# Planted Tanks > Vivariums >  Emersed 1.0

## Danialavr

It all started out with trying to grow HC emersed and I kinda got carried away, with the added poison from my friend of course hahah. Just sharing my emersed setup with diy led lighting.
I am still new to growing orchid species and i have two in this setup. Would love to get more advise on them from experts here  :Smile: 
Species count at 12 now.
Lighting: DIY led, 3x3W
Ferts: None
Plants list:
1. _Hemianthus callitrichoides_
2. _Drosera spatulata
_3_. Dendrobium gregulus
_4._ Cadetia sp.
_5._ Nepenthes mirabilis
_6._ Hydrocotyle sp.
_7. Dwarf hairgrass
8. random Bucep (trying to see if they would convert to emersed form)
9. Star moss
10. Flame moss
11. Mini fissiden
12. Unknown moss

----------


## TS168

nice setup. sorry , i cant find them in the picture, where is the bucephalandra? 
they will grow well in emmerse setup ....

----------


## AQMS

Awesome!!! 
like to see the DIY light,any close up pics?

----------


## Danialavr

> nice setup. sorry , i cant find them in the picture, where is the bucephalandra? 
> they will grow well in emmerse setup ....


The bucep is really tiny. It was submerged for very long and all leaves are in submerged form now. kinda worried it would just die haha

----------


## Danialavr

> Awesome!!! 
> like to see the DIY light,any close up pics?


Just a simple 3W led mounted to heatsink and acrylic stand, the base of the acrylic stand is slotted underneath the tank. Heres a closer pic.

----------


## Danialavr

Hydrocotyle flower is really tiny! And it looks pretty cool too.

----------


## Danialavr

_Drendobium gregulus_ flower!

----------


## limz_777

> Just a simple 3W led mounted to heatsink and acrylic stand, the base of the acrylic stand is slotted underneath the tank. Heres a closer pic.

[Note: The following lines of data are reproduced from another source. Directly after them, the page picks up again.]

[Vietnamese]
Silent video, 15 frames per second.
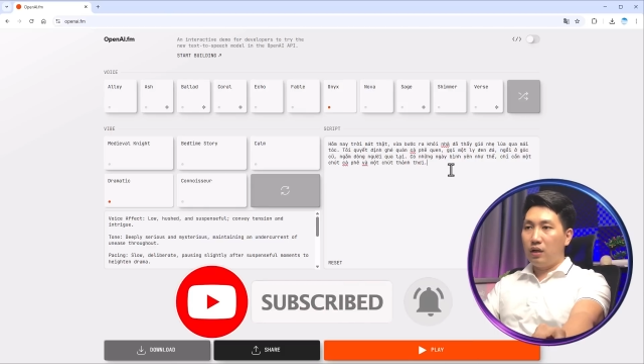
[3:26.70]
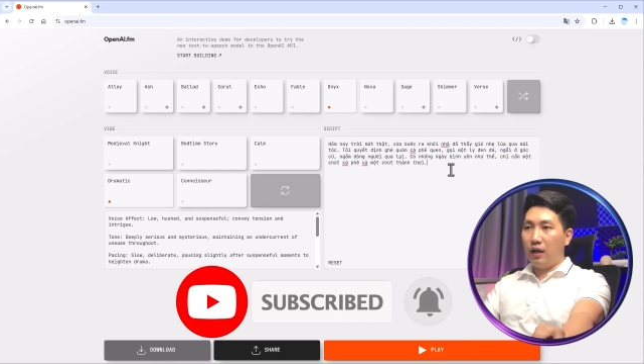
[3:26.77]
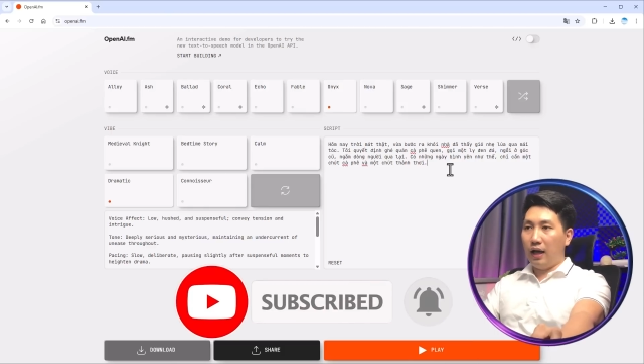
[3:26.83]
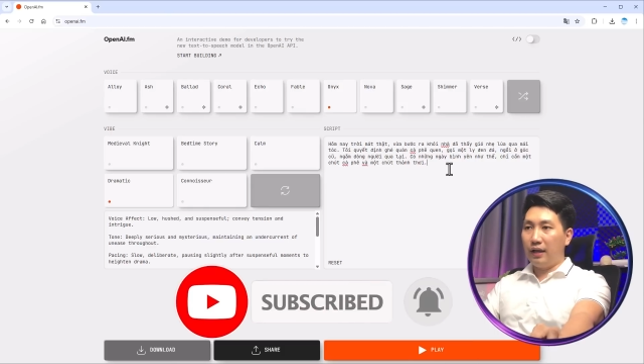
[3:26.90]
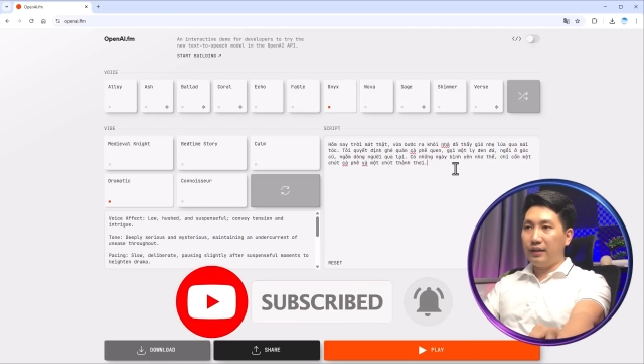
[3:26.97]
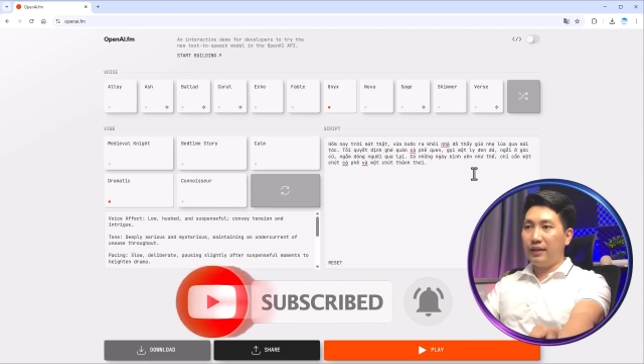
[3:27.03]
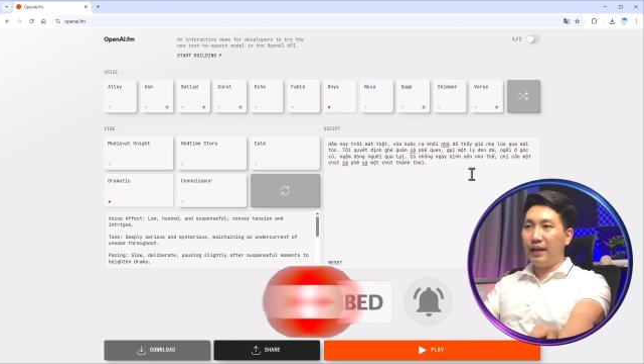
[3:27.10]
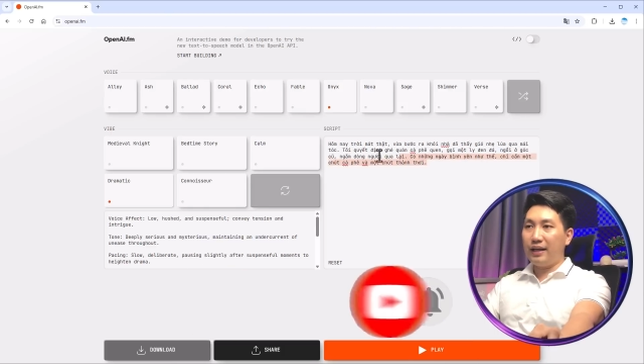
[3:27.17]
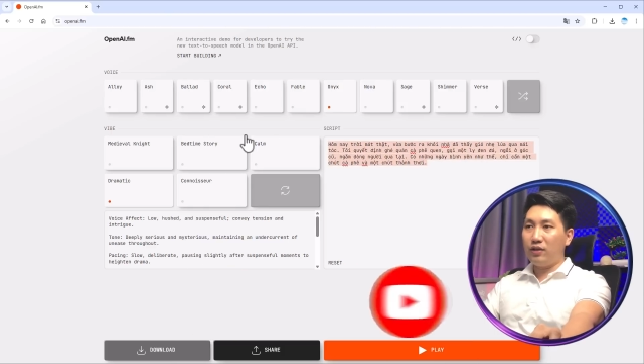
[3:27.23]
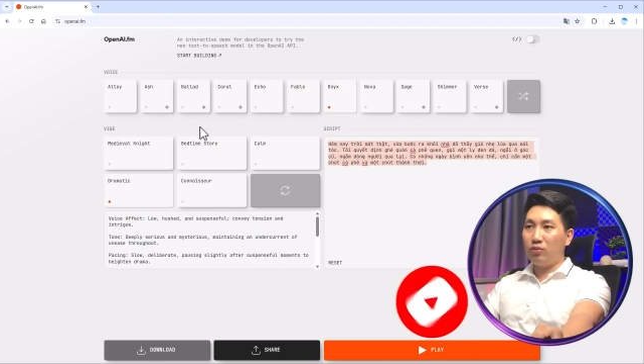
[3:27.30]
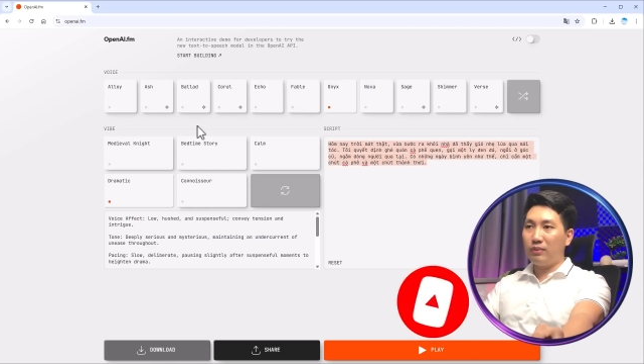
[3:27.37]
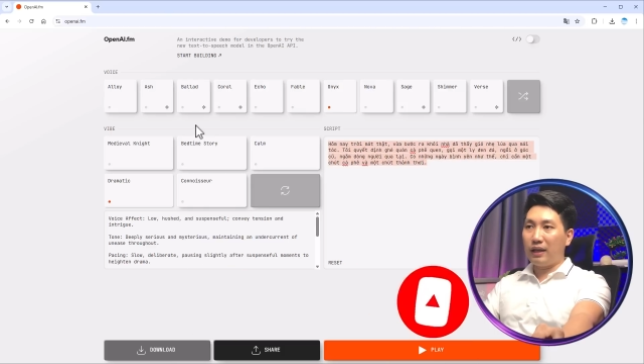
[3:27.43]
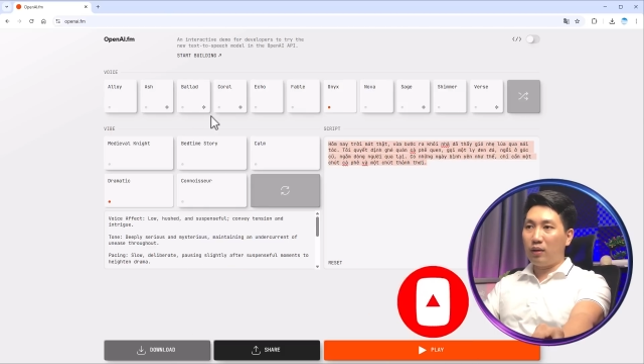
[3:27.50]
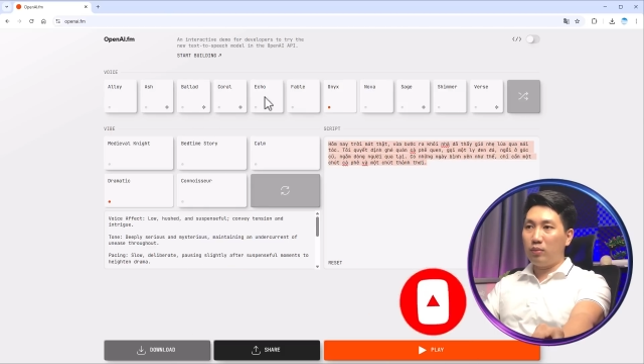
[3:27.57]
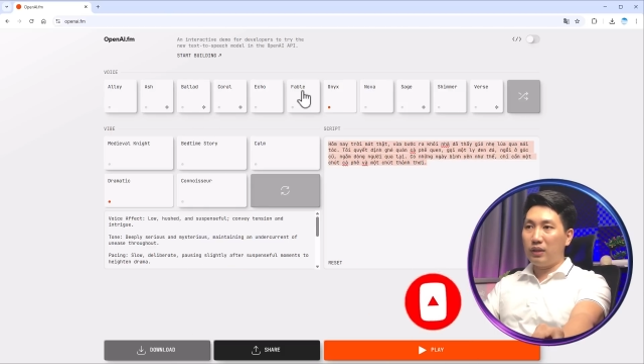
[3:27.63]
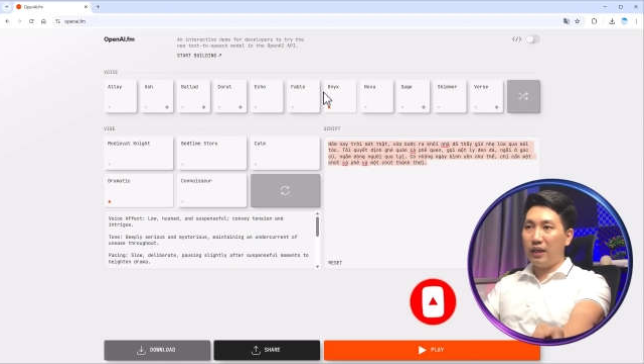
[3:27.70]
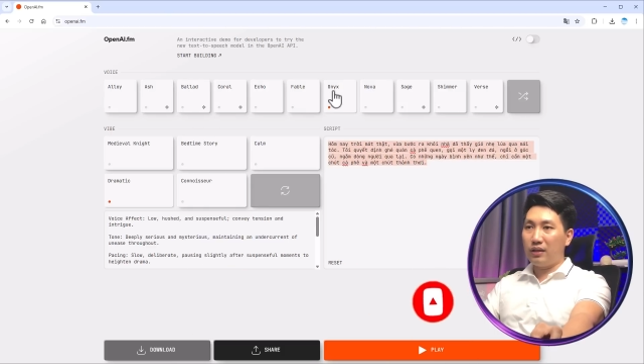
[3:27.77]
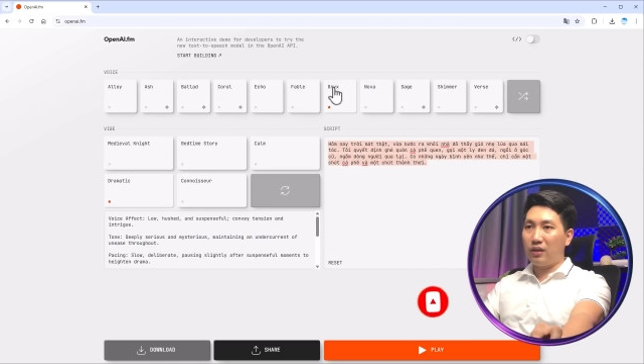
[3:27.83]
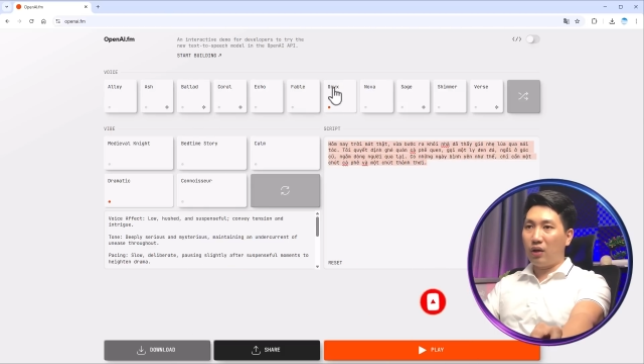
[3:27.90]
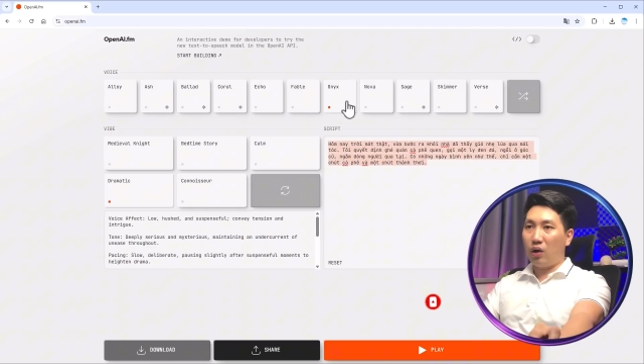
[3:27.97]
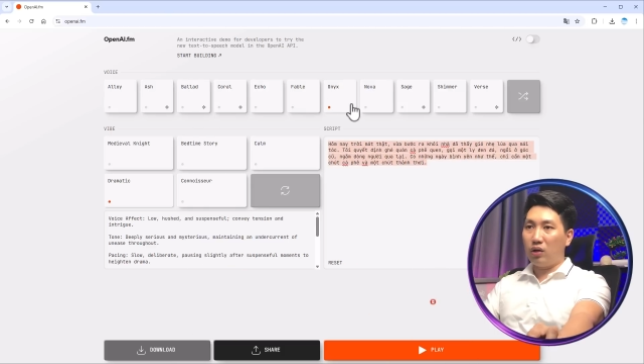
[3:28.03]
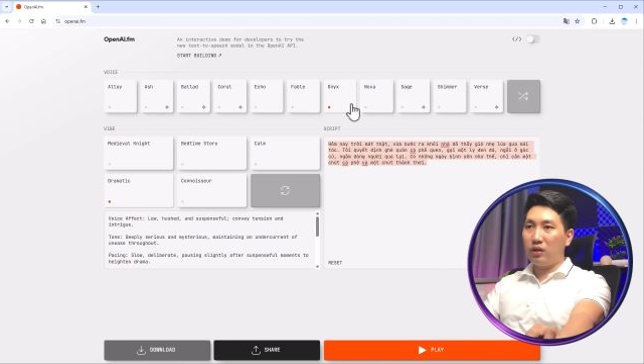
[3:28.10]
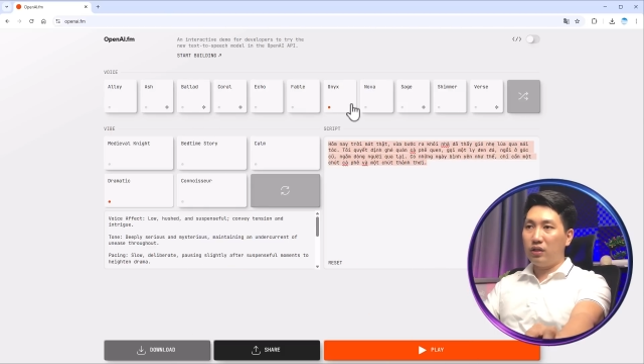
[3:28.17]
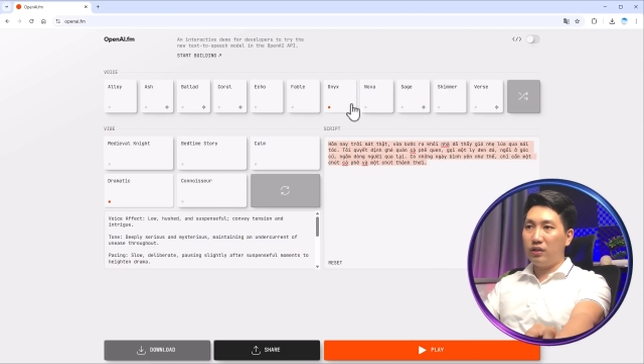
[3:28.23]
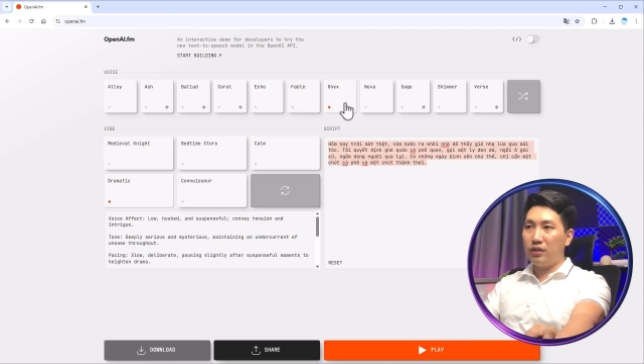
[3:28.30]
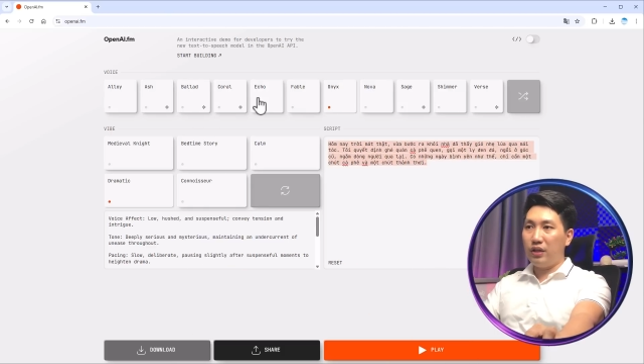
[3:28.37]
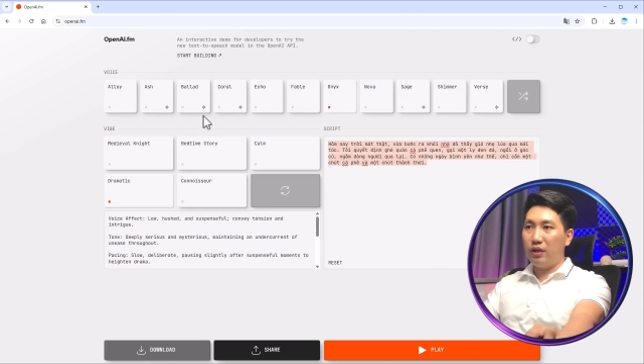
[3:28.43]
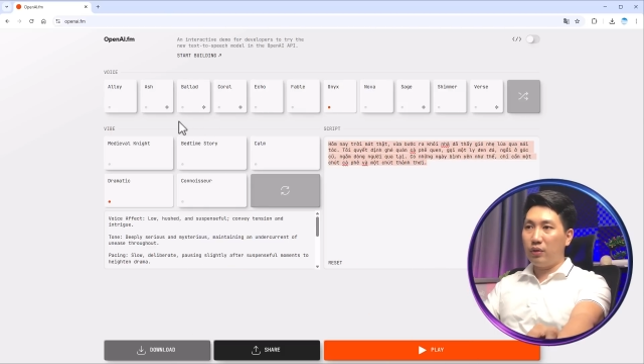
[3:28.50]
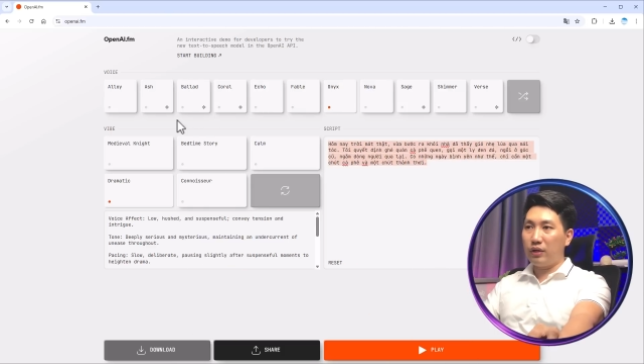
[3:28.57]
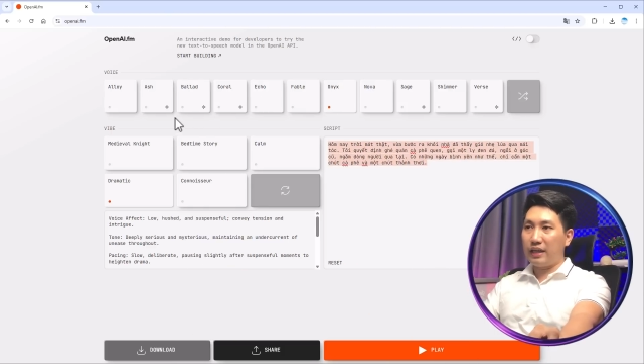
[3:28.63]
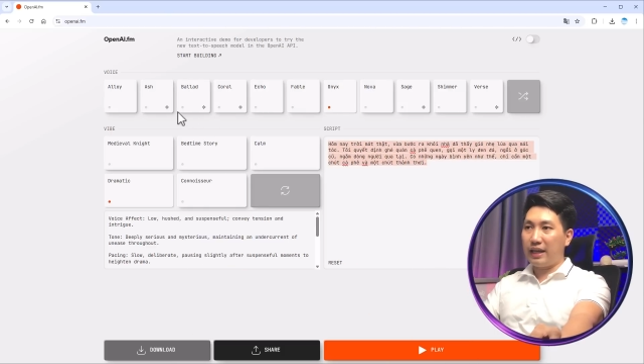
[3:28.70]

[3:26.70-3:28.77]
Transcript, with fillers: ở trên đây chúng ta cũng có thể chọn được nhiều cái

how the mounting point look like ?

----------


## Danialavr

> how the mounting point look like ?


The led is mounted to the heatsink using heatsink compound and the heatsink is mounted to the acrylic stand using mounting tape. I did this so that i can reuse the module for a different setup if i changed the layout in future.

----------


## limz_777

my bad , meant to say the leg , how it mount onto the tank ?

----------


## Danialavr

> my bad , meant to say the leg , how it mount onto the tank ?


Oh the leg is not mounted to the tank. I raised the tank slightly using stick on rubber pads just enough to slot the acrylic stand underneath. here is a pic showing the full acrylic stand.

----------


## periphery

very nice, word of advice for orchids, do not mist them as frequently as the aquatic plants. maybe once a week or so. check the roots, if they are green means they have enough water, it is better to under water than over water orchids  :Smile:

----------


## Danialavr

> very nice, word of advice for orchids, do not mist them as frequently as the aquatic plants. maybe once a week or so. check the roots, if they are green means they have enough water, it is better to under water than over water orchids


Thanks for the orchid tips!  :Smile:

----------


## gyjd

Nice setup, thanks for sharing.
Where did you buy the acrylic stands? Price?


Sent from my iPhone using Tapatalk

----------


## Danialavr

> Nice setup, thanks for sharing.
> Where did you buy the acrylic stands? Price?
> 
> 
> Sent from my iPhone using Tapatalk


I built it with sheet acrylic. Just a simple cut, heat form and drilled holes haha. Didnt finish it properly though, raw cut edges.

----------


## Donut the Donkey

Gorgeous! I really like how you DIY the light stand. Very simple yet looks very "class". And all three at different heights gives an overall modernistic look. Great job! Gonna camp here.

Do you have the heating equipment for bending acrylic at home or did you go to some workshop and did it there?

----------


## Greentank

Nice Setup with artistic outcome  :Well done: 

What is the arrangement to keep plants moist?

----------


## Danialavr

> Gorgeous! I really like how you DIY the light stand. Very simple yet looks very "class". And all three at different heights gives an overall modernistic look. Great job! Gonna camp here.
> 
> Do you have the heating equipment for bending acrylic at home or did you go to some workshop and did it there?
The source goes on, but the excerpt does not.